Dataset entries

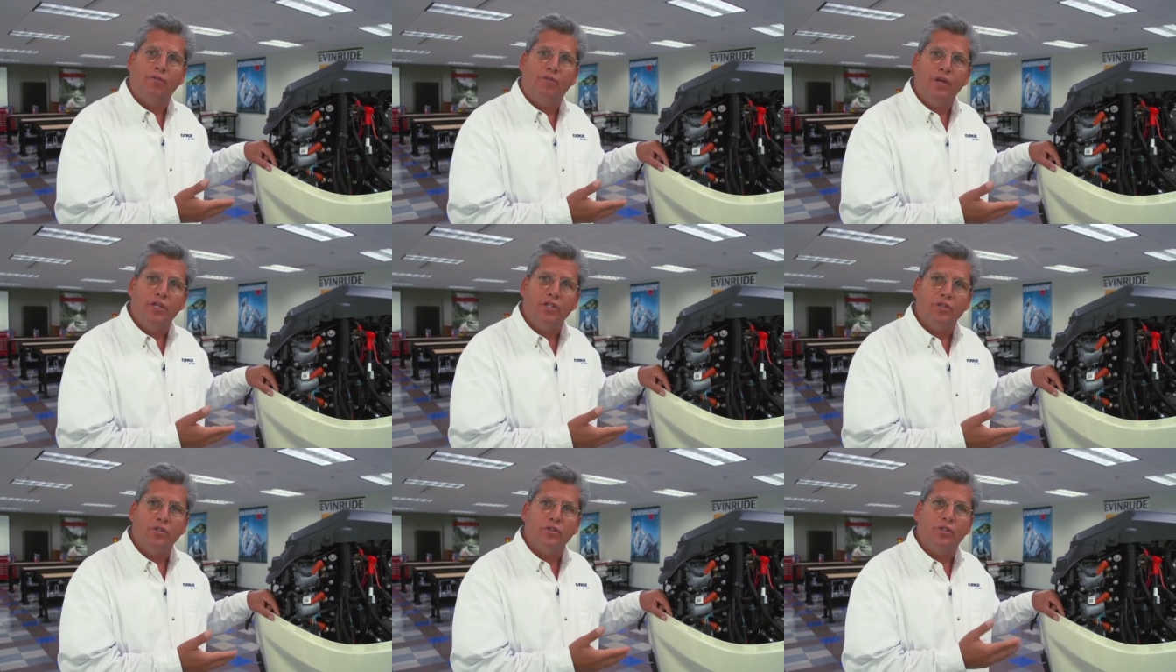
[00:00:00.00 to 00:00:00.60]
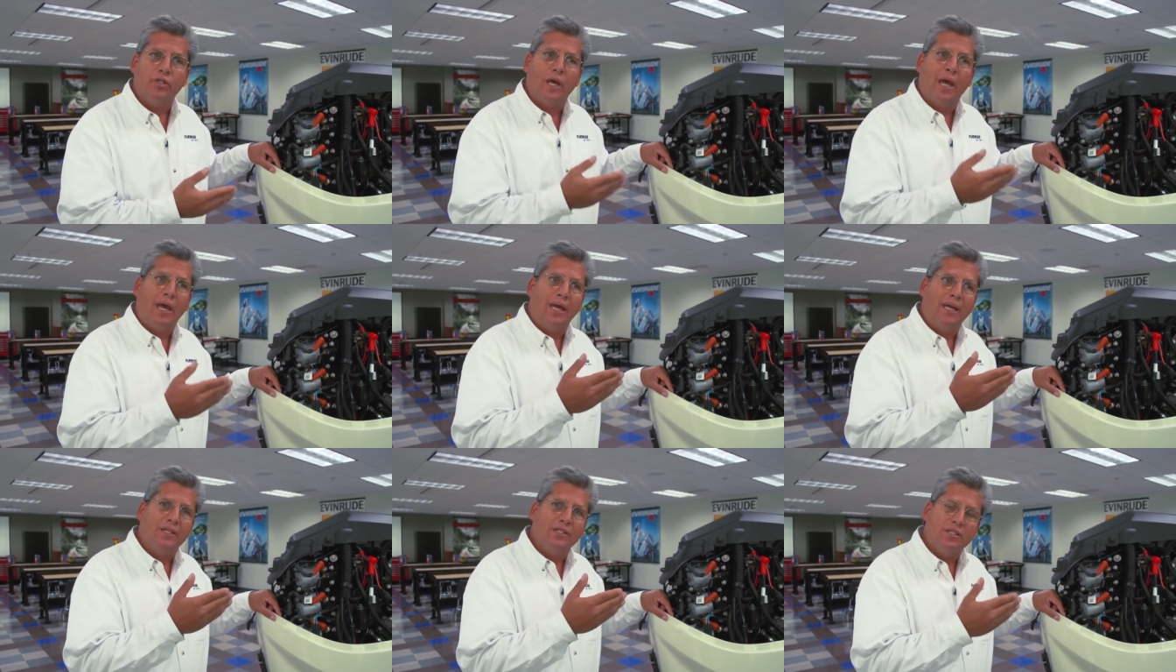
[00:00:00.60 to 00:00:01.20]
features
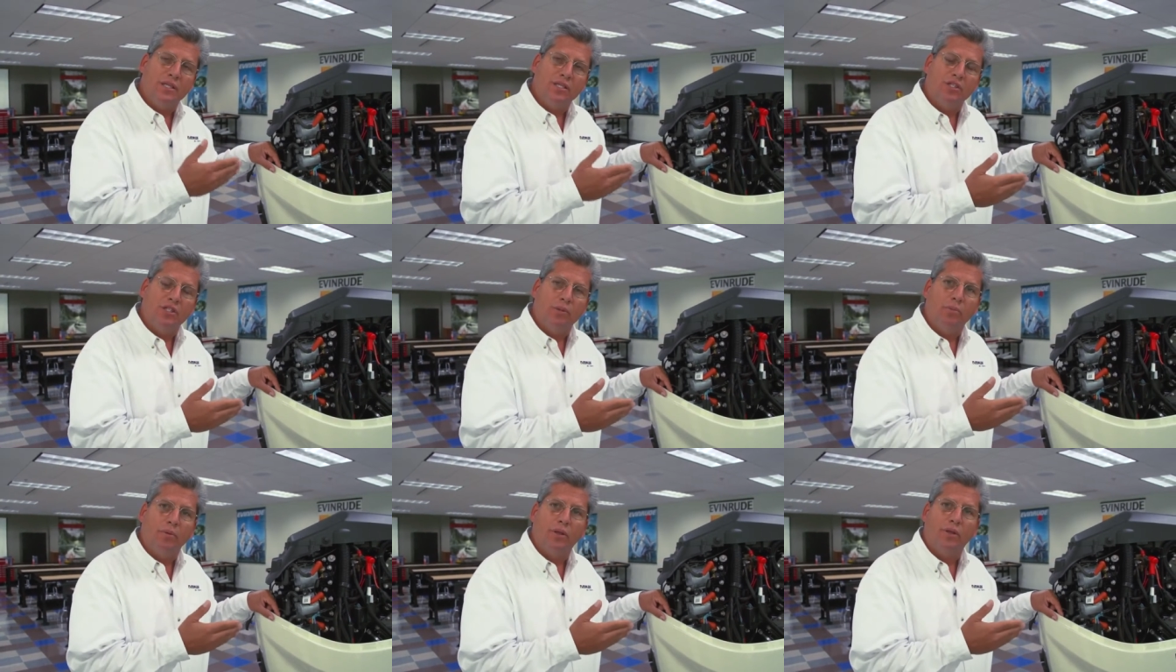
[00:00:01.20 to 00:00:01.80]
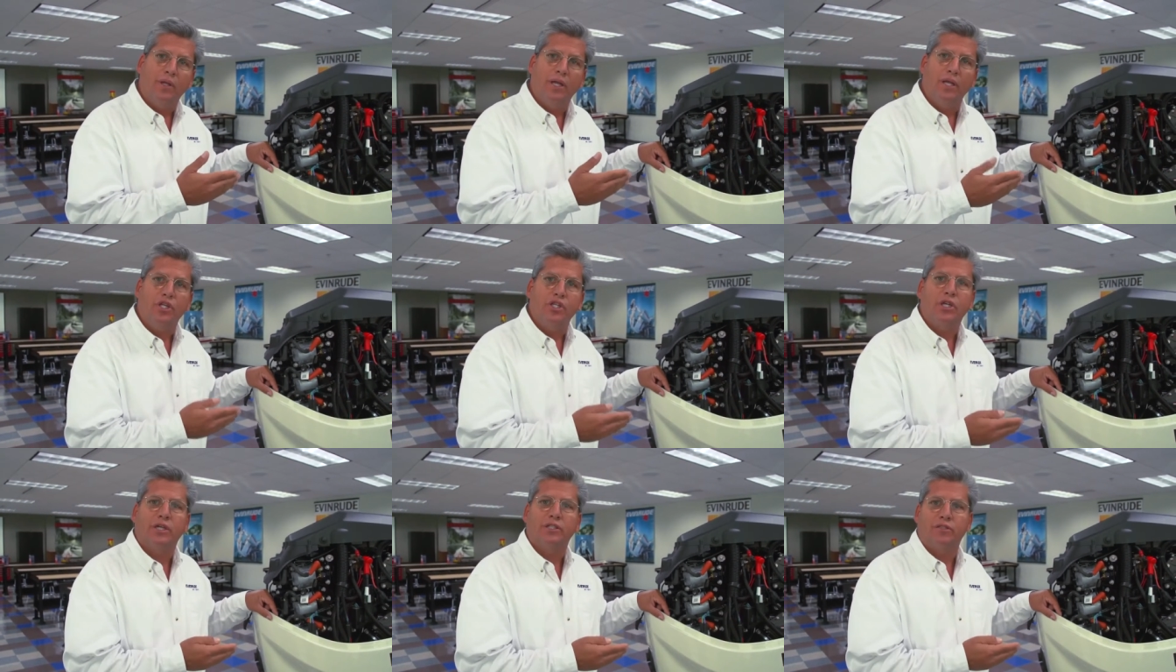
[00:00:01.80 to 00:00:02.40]
a system that
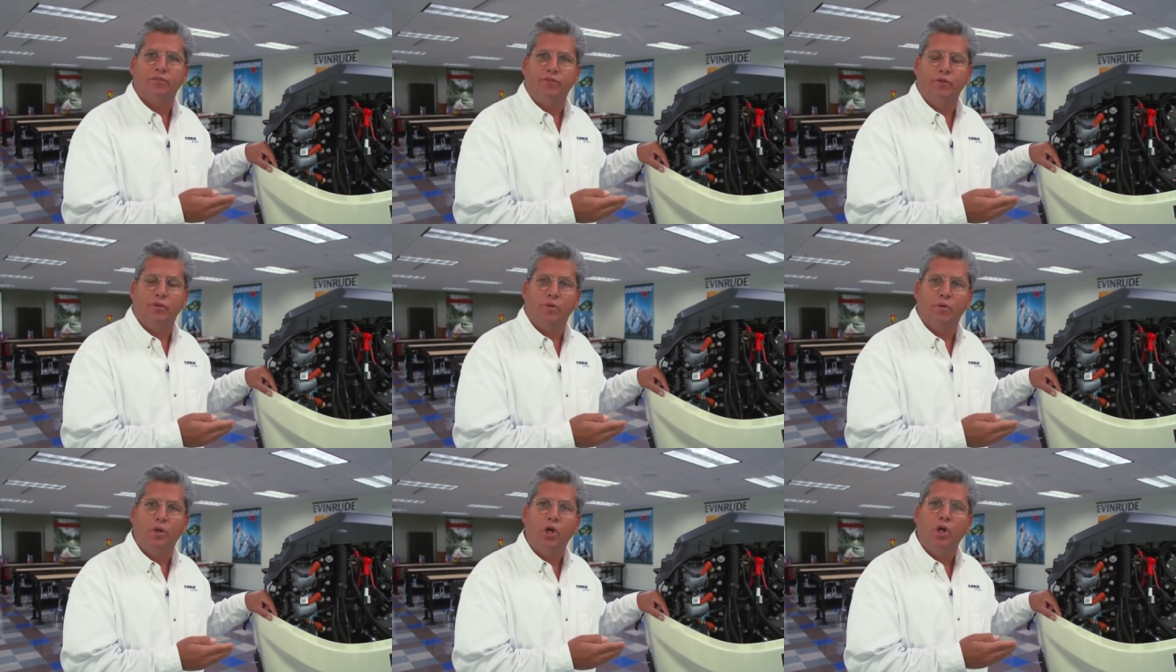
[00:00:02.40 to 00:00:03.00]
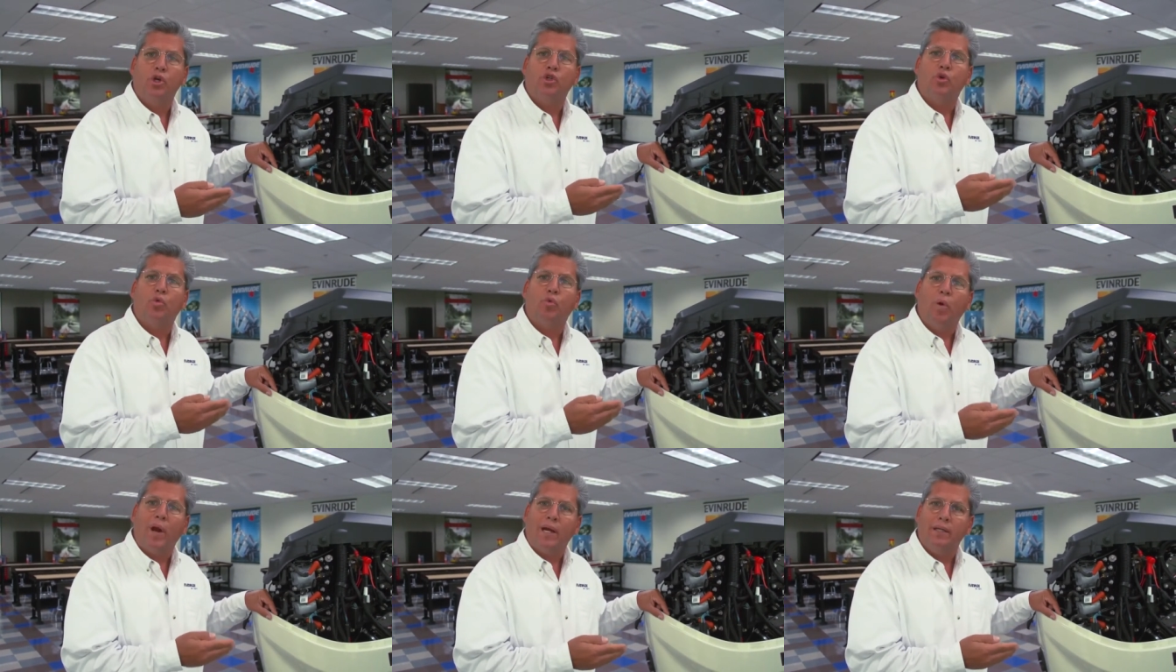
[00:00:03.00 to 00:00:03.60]
injects the fuel
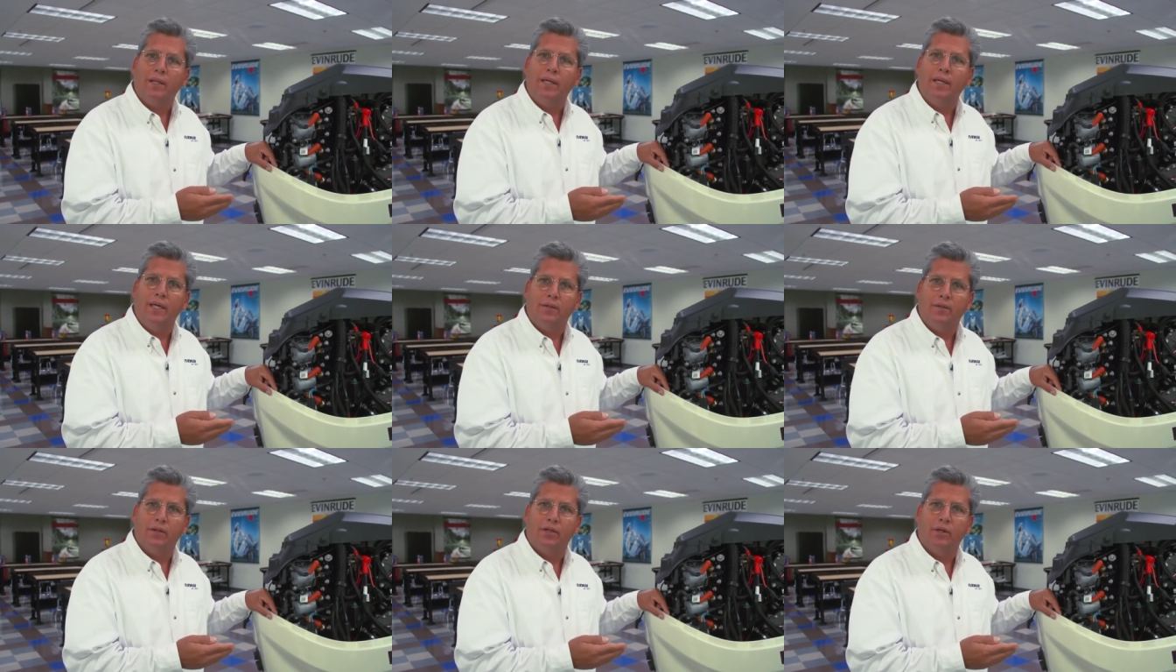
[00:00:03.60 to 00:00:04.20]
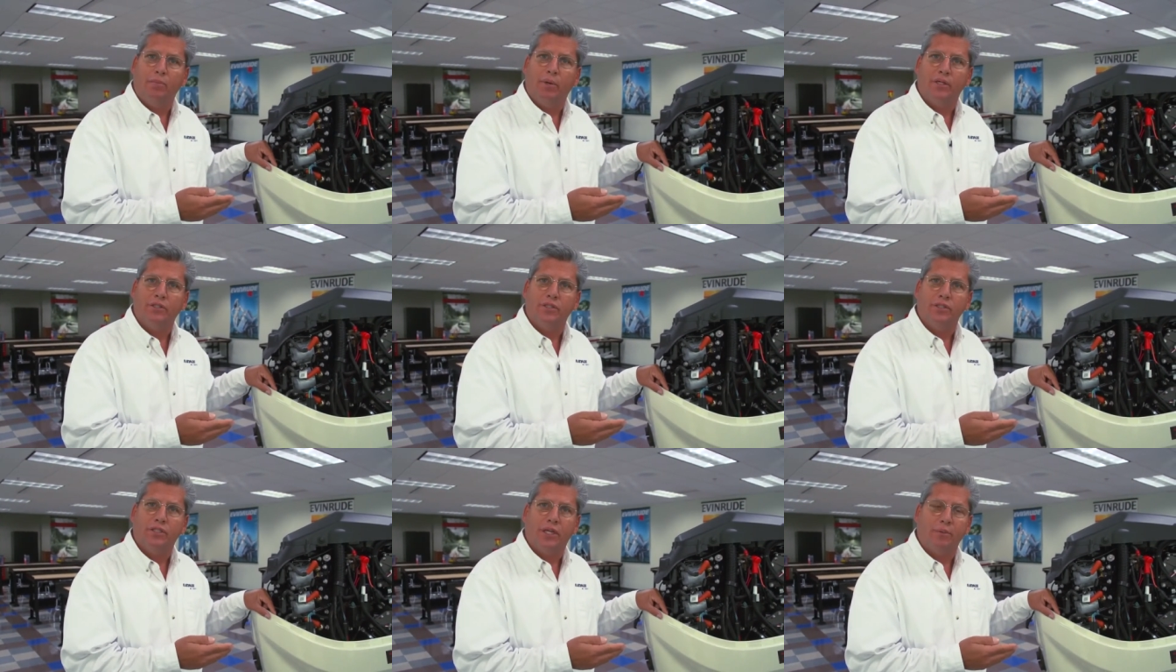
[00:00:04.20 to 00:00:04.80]
directly into the
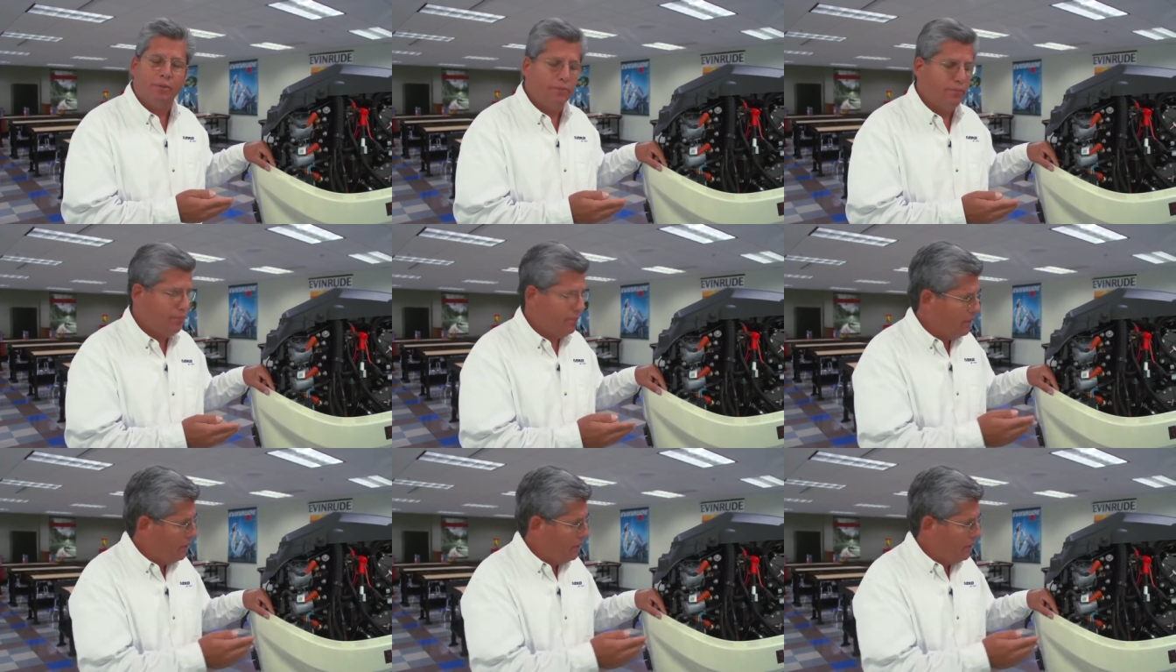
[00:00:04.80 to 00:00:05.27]
combustion chamber.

**The problem**
Skipping the pictures, transcribe each line above exactly as it appears.

**Problem solution**
[00:00:00.00 to 00:00:00.60]
[00:00:00.60 to 00:00:01.20]
features
[00:00:01.20 to 00:00:01.80]
[00:00:01.80 to 00:00:02.40]
a system that
[00:00:02.40 to 00:00:03.00]
[00:00:03.00 to 00:00:03.60]
injects the fuel
[00:00:03.60 to 00:00:04.20]
[00:00:04.20 to 00:00:04.80]
directly into the
[00:00:04.80 to 00:00:05.27]
combustion chamber.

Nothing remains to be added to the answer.